== Exercise brief ==
From the material below, copy exactly the lines beginning with the one that contains "[00:00:02.33]" and ending with the one that contains "[00:00:06.93]"; the pictures stay out.

== Entries supplied ==
• • •

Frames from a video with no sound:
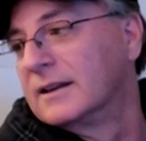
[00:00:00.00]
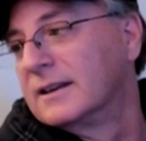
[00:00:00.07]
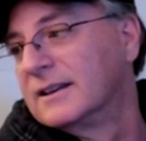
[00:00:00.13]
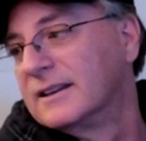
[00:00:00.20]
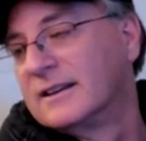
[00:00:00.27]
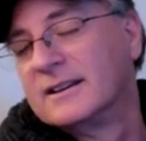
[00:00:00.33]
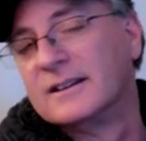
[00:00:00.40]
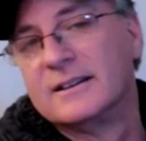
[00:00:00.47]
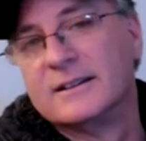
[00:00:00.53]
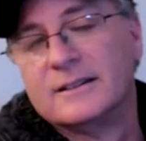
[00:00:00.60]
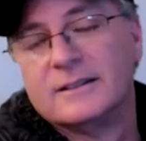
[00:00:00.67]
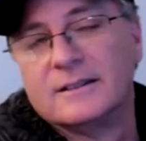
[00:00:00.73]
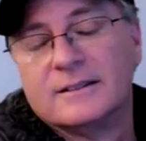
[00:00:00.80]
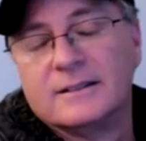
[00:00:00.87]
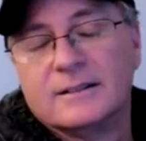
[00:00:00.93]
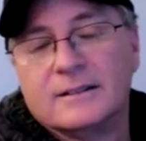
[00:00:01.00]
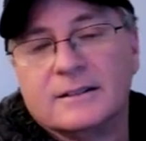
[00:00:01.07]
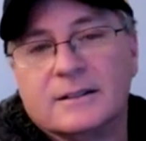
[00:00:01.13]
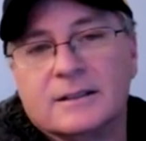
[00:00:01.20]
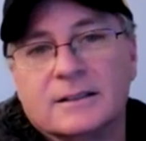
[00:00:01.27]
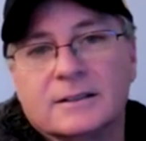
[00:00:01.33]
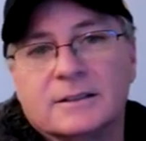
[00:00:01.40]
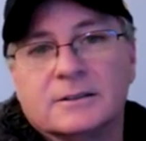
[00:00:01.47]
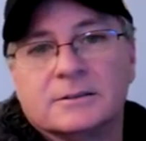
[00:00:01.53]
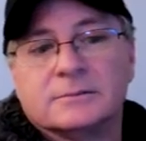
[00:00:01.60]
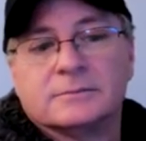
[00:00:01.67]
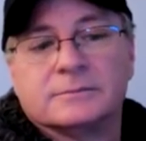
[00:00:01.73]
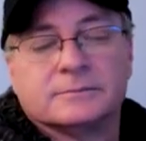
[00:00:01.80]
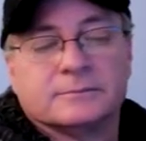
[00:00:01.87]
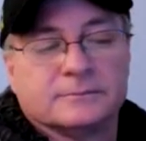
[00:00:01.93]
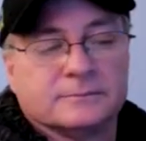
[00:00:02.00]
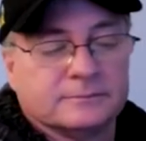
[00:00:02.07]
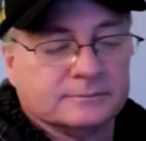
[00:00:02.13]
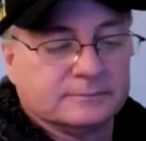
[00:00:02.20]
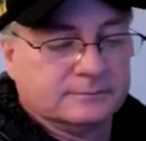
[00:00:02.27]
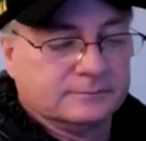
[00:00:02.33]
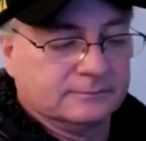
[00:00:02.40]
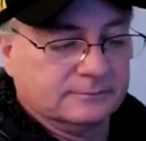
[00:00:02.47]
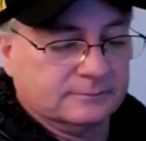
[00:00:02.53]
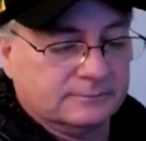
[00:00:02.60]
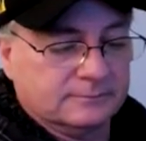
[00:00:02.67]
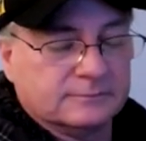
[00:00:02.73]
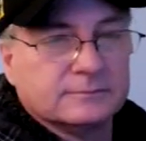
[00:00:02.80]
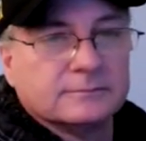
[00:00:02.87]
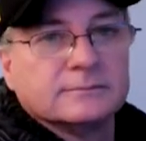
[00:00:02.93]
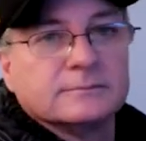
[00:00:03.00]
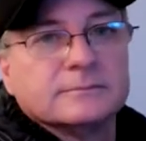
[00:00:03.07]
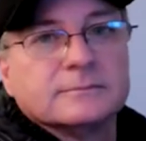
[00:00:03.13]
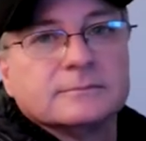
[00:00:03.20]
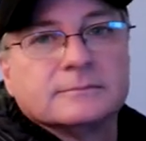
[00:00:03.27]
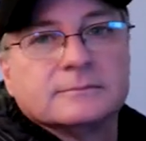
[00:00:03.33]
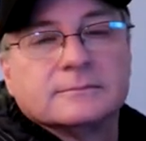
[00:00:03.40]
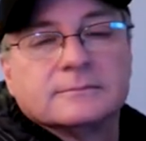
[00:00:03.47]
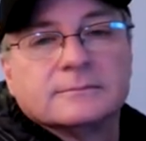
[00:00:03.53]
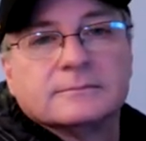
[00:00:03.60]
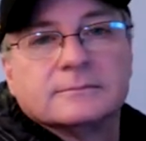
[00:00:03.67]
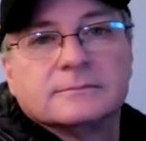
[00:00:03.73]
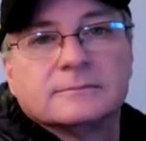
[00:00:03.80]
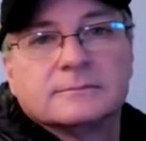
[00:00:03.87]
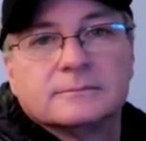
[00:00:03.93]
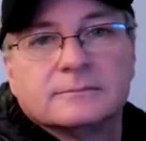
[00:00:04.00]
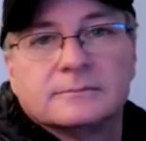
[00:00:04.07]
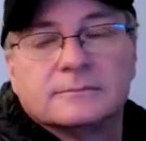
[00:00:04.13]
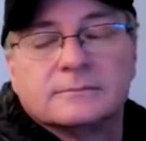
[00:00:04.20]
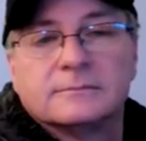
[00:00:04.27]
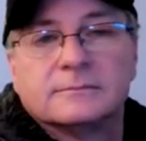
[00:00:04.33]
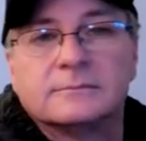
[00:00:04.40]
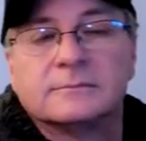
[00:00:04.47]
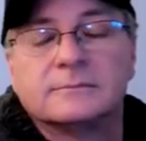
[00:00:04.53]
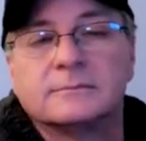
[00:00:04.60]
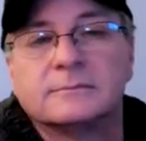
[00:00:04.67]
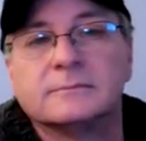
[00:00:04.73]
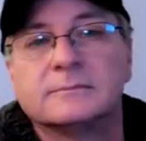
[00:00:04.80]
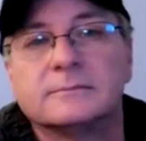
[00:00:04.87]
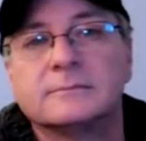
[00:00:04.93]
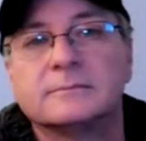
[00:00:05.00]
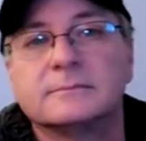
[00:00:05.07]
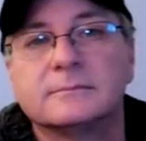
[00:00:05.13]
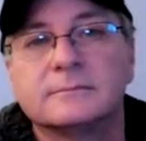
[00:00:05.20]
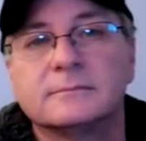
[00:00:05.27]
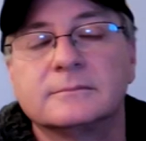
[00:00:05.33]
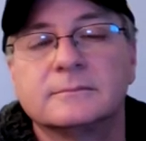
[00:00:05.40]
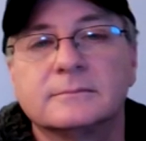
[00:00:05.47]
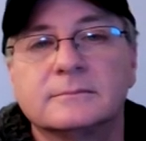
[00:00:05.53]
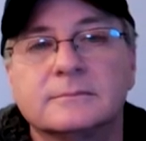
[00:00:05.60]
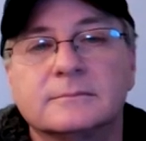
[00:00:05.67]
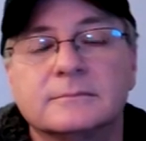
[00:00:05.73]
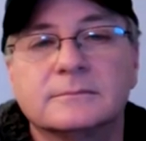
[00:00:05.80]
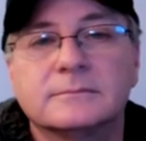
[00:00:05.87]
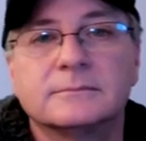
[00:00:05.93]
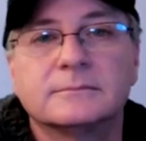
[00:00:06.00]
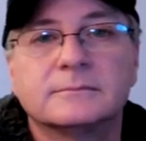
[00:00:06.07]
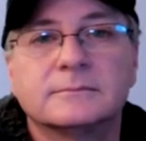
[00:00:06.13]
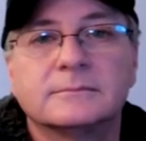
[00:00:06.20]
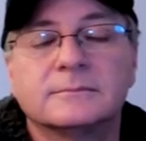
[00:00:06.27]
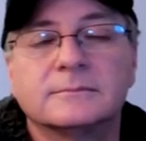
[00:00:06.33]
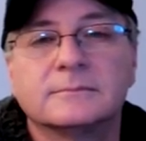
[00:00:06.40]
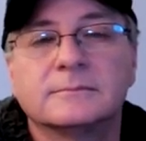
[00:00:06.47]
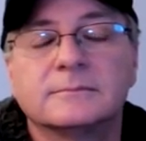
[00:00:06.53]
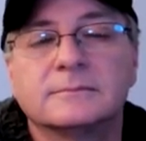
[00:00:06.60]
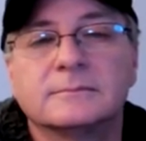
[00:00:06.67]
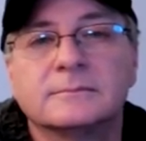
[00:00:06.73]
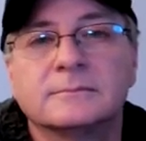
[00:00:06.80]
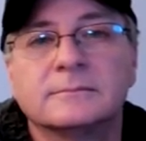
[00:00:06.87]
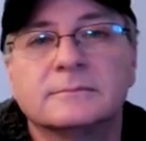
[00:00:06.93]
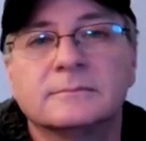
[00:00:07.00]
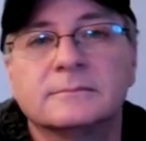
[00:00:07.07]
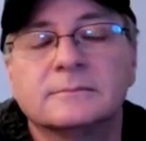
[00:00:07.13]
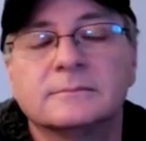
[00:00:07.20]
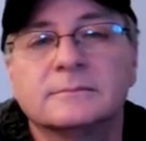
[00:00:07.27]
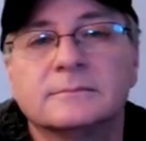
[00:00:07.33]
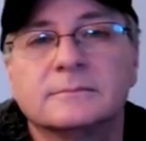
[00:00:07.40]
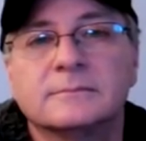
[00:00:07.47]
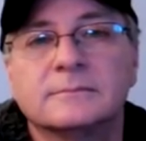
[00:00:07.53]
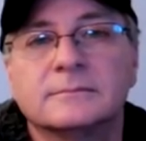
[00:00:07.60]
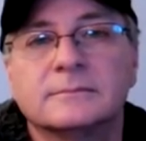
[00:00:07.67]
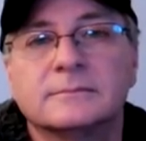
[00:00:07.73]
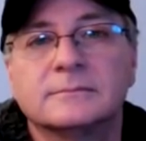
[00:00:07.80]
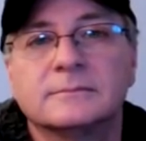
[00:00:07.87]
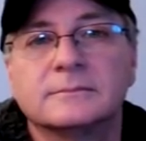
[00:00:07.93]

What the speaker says: [no speech]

• • •

== Exercise answer ==
[00:00:02.33]
[00:00:02.40]
[00:00:02.47]
[00:00:02.53]
[00:00:02.60]
[00:00:02.67]
[00:00:02.73]
[00:00:02.80]
[00:00:02.87]
[00:00:02.93]
[00:00:03.00]
[00:00:03.07]
[00:00:03.13]
[00:00:03.20]
[00:00:03.27]
[00:00:03.33]
[00:00:03.40]
[00:00:03.47]
[00:00:03.53]
[00:00:03.60]
[00:00:03.67]
[00:00:03.73]
[00:00:03.80]
[00:00:03.87]
[00:00:03.93]
[00:00:04.00]
[00:00:04.07]
[00:00:04.13]
[00:00:04.20]
[00:00:04.27]
[00:00:04.33]
[00:00:04.40]
[00:00:04.47]
[00:00:04.53]
[00:00:04.60]
[00:00:04.67]
[00:00:04.73]
[00:00:04.80]
[00:00:04.87]
[00:00:04.93]
[00:00:05.00]
[00:00:05.07]
[00:00:05.13]
[00:00:05.20]
[00:00:05.27]
[00:00:05.33]
[00:00:05.40]
[00:00:05.47]
[00:00:05.53]
[00:00:05.60]
[00:00:05.67]
[00:00:05.73]
[00:00:05.80]
[00:00:05.87]
[00:00:05.93]
[00:00:06.00]
[00:00:06.07]
[00:00:06.13]
[00:00:06.20]
[00:00:06.27]
[00:00:06.33]
[00:00:06.40]
[00:00:06.47]
[00:00:06.53]
[00:00:06.60]
[00:00:06.67]
[00:00:06.73]
[00:00:06.80]
[00:00:06.87]
[00:00:06.93]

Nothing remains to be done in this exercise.